TO DO: Exercise in exact copying: restate word for word only the lines below from the one containing "(7326.93 s to 7327.93 s)" through the one containing "Transcript: We see", omitting any pictures.

RECORDS TO PROCESS:
════════

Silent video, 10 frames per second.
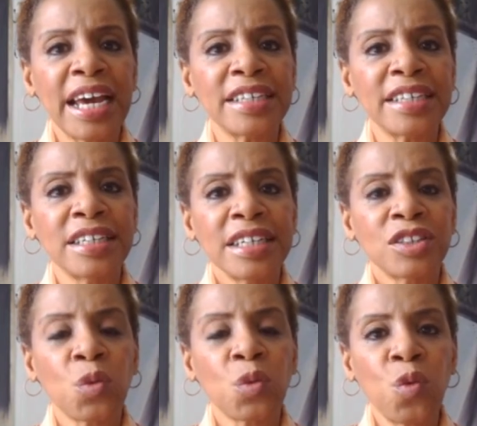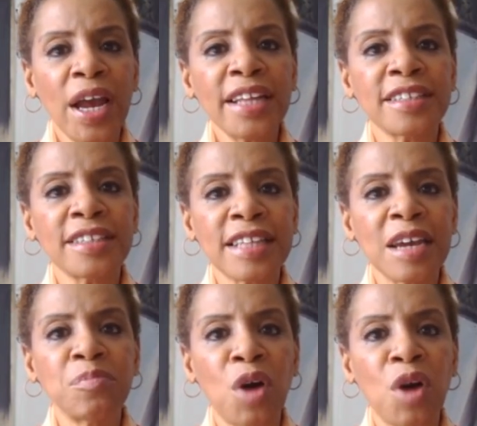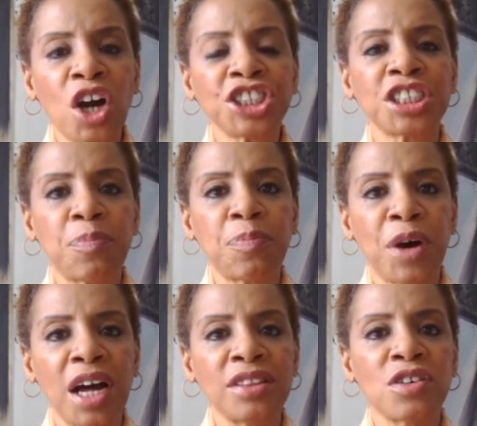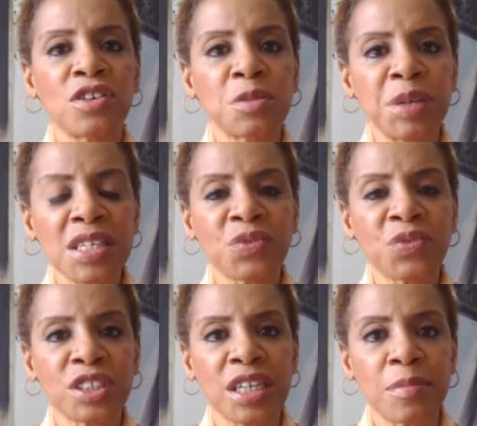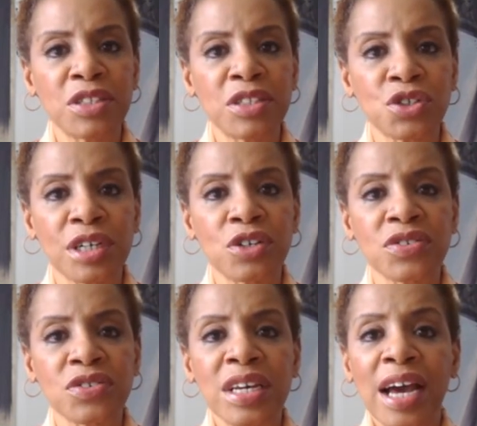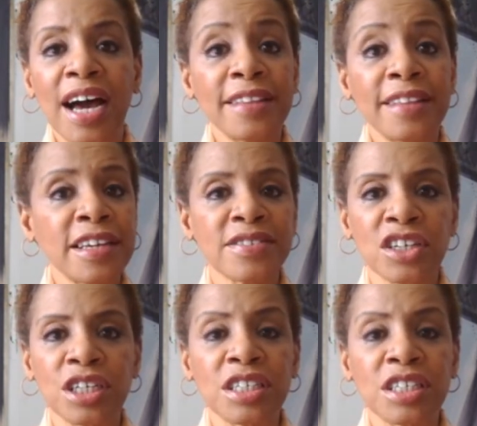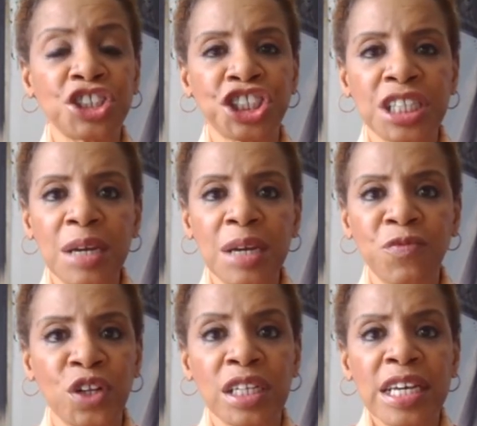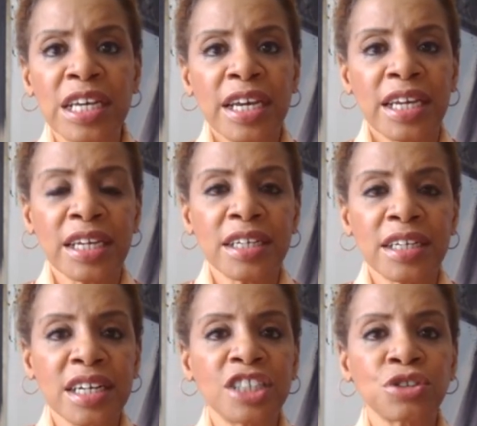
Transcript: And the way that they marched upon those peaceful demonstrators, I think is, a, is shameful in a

════════

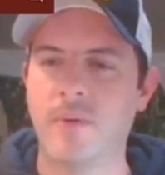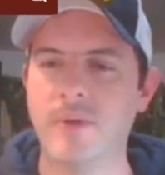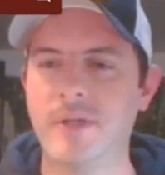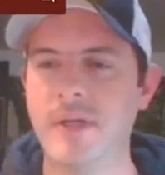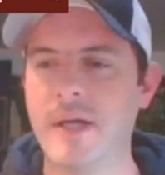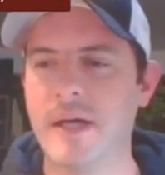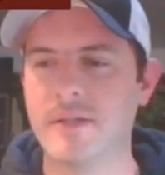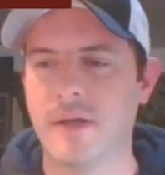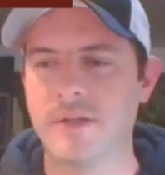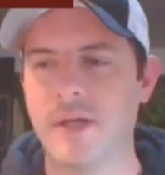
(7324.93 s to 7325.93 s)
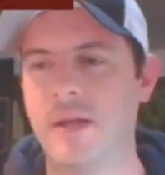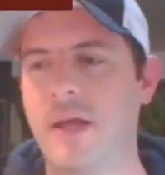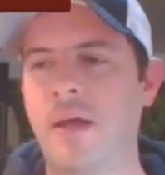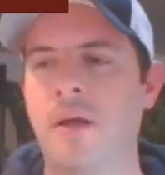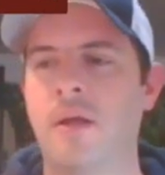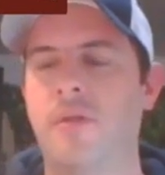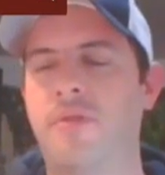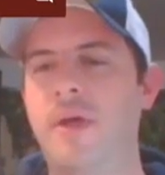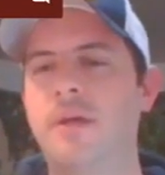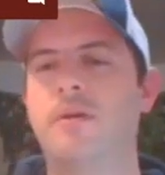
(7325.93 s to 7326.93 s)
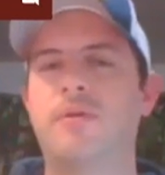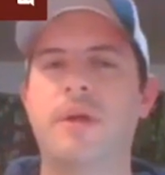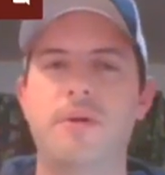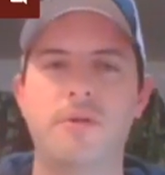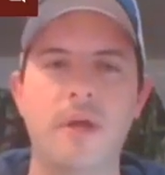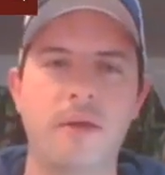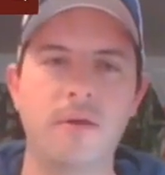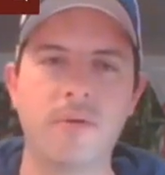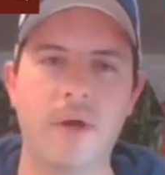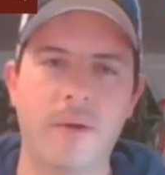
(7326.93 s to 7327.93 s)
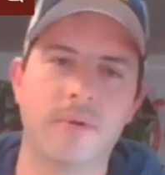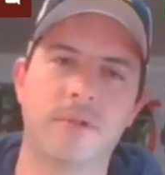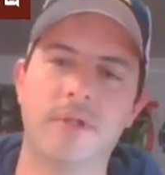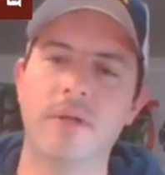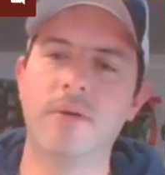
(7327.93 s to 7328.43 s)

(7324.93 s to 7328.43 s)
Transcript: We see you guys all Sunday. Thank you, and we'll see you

════════

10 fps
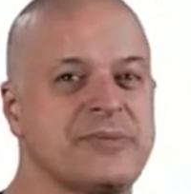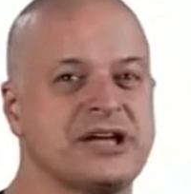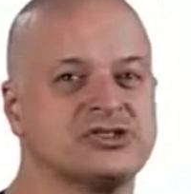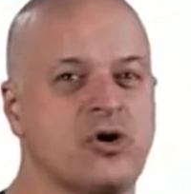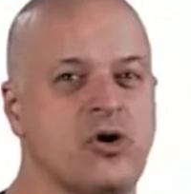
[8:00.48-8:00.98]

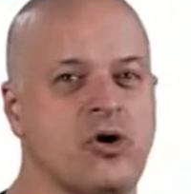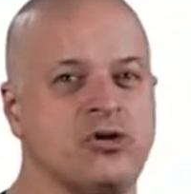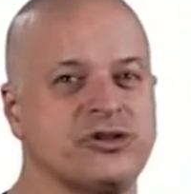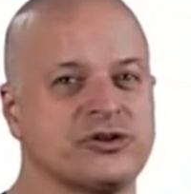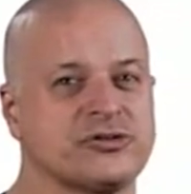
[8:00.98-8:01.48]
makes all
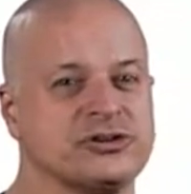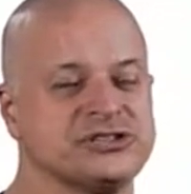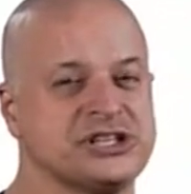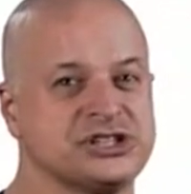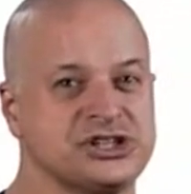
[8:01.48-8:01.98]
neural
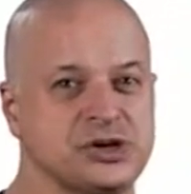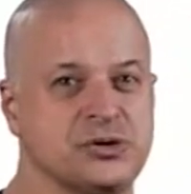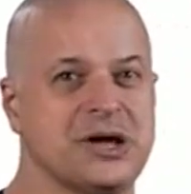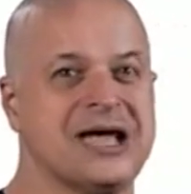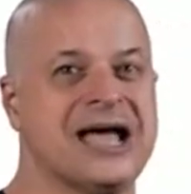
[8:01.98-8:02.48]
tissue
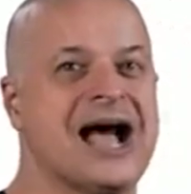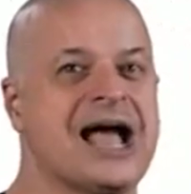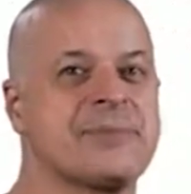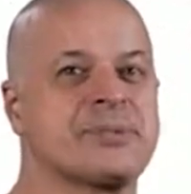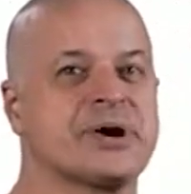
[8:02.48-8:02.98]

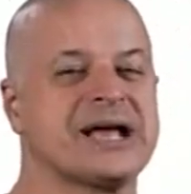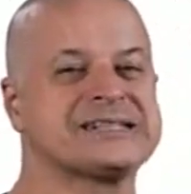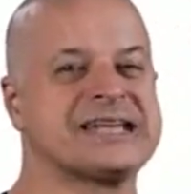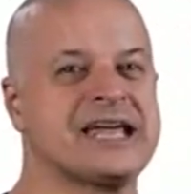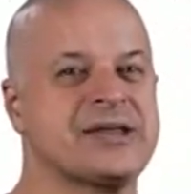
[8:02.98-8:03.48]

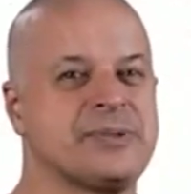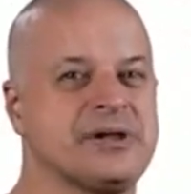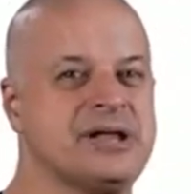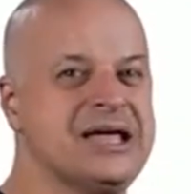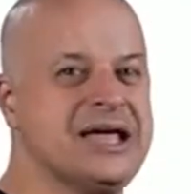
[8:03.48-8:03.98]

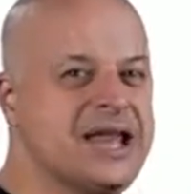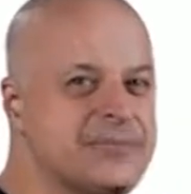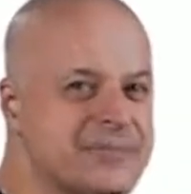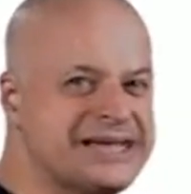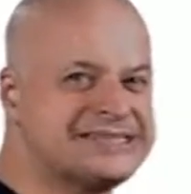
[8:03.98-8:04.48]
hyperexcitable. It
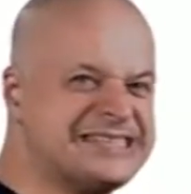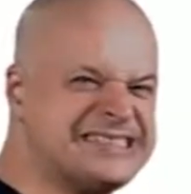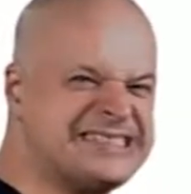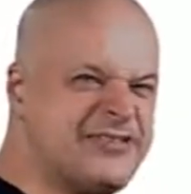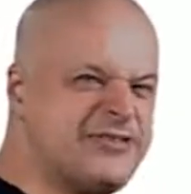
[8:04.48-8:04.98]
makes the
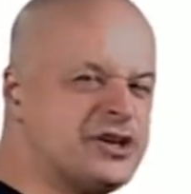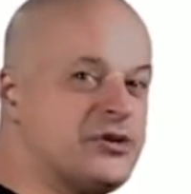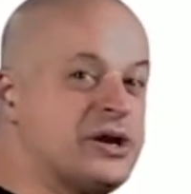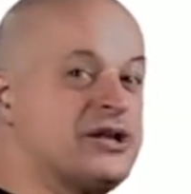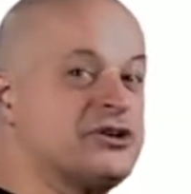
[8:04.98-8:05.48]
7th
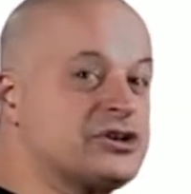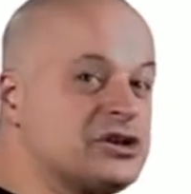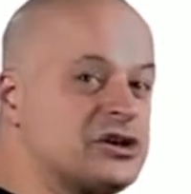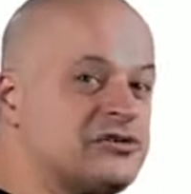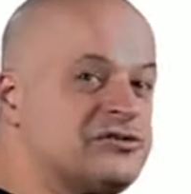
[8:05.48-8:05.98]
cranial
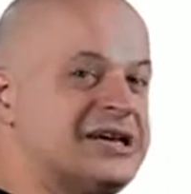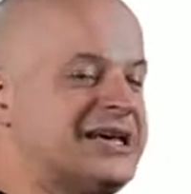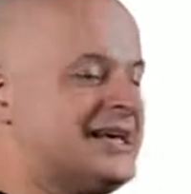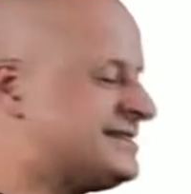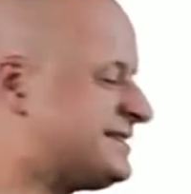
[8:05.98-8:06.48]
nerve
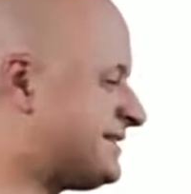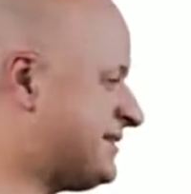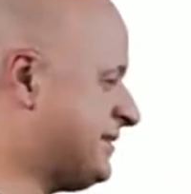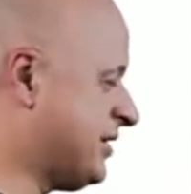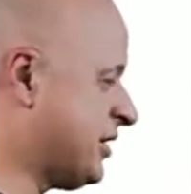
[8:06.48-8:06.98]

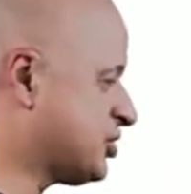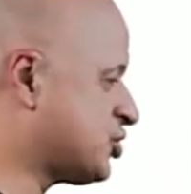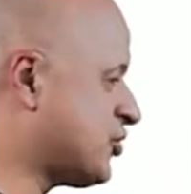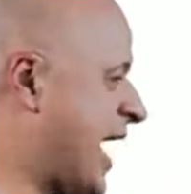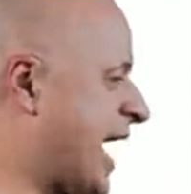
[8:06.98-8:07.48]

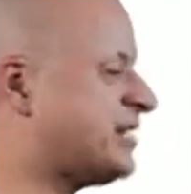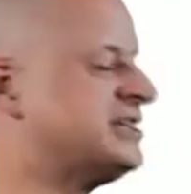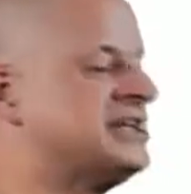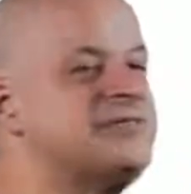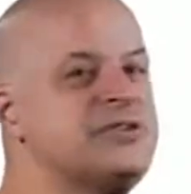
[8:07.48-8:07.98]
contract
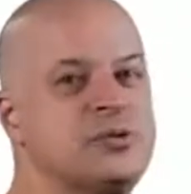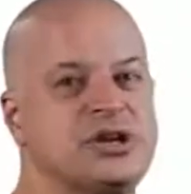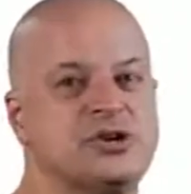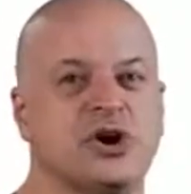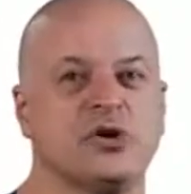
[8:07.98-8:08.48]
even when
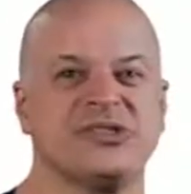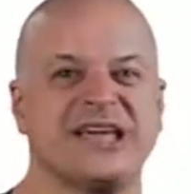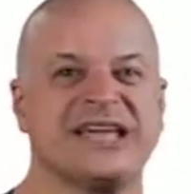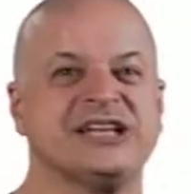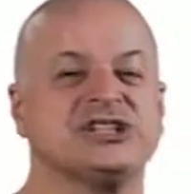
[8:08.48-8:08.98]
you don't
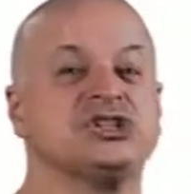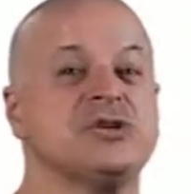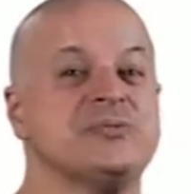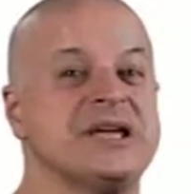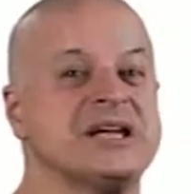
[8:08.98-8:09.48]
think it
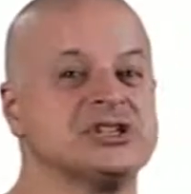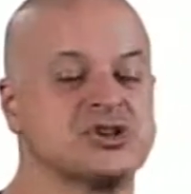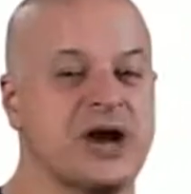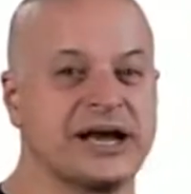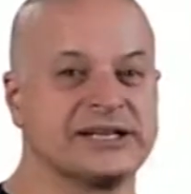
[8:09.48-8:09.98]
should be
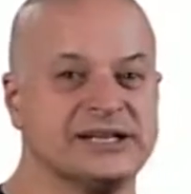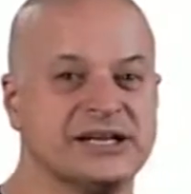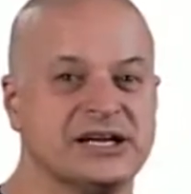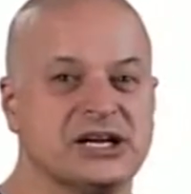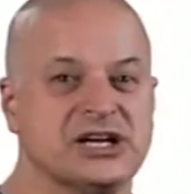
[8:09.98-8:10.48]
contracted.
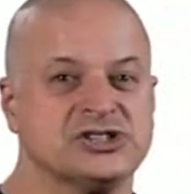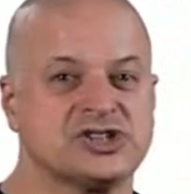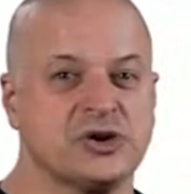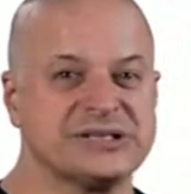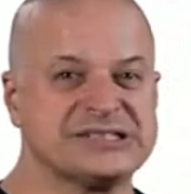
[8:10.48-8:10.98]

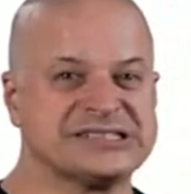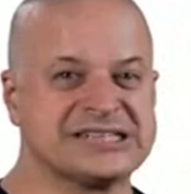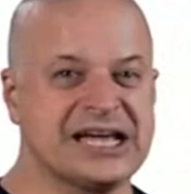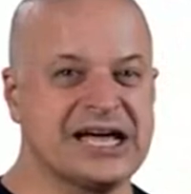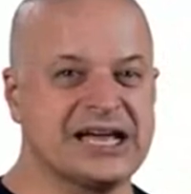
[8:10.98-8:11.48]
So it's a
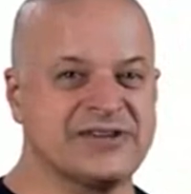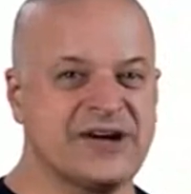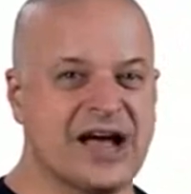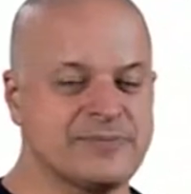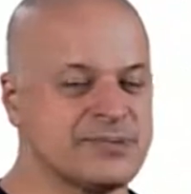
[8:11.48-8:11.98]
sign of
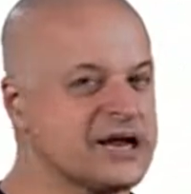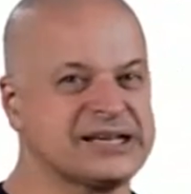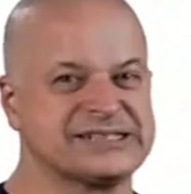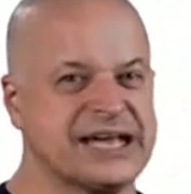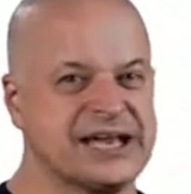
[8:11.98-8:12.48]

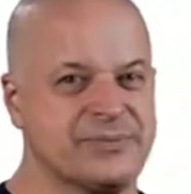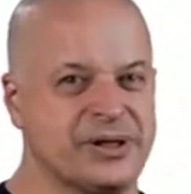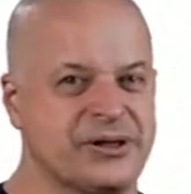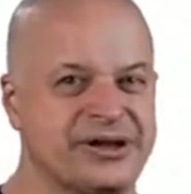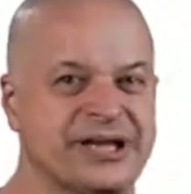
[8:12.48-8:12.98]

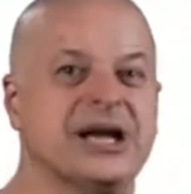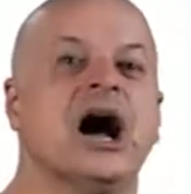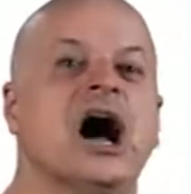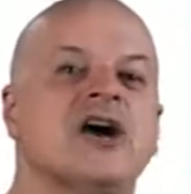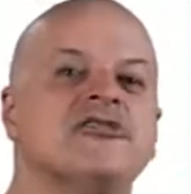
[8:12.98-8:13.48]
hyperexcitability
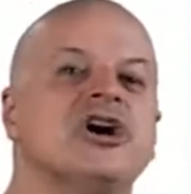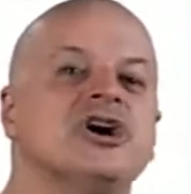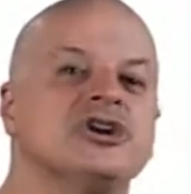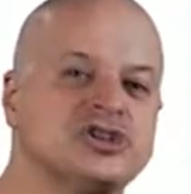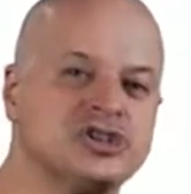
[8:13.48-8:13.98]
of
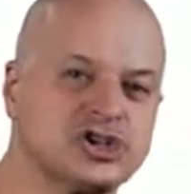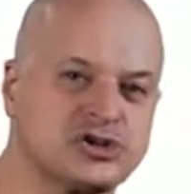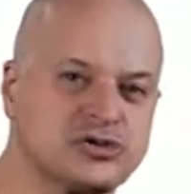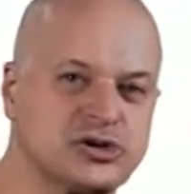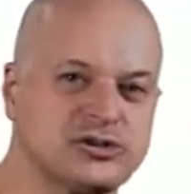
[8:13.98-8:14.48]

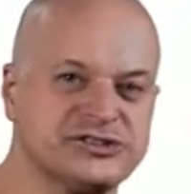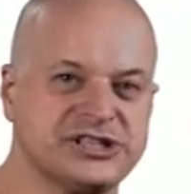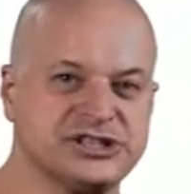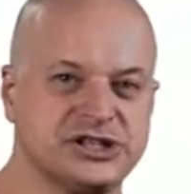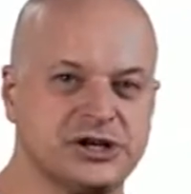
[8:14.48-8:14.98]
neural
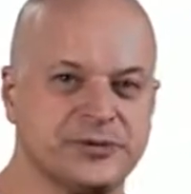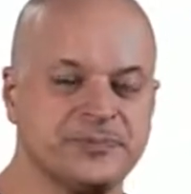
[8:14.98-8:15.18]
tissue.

════════

RESPONSE TO THE EXERCISE:
(7326.93 s to 7327.93 s)
(7327.93 s to 7328.43 s)

(7324.93 s to 7328.43 s)
Transcript: We see you guys all Sunday. Thank you, and we'll see you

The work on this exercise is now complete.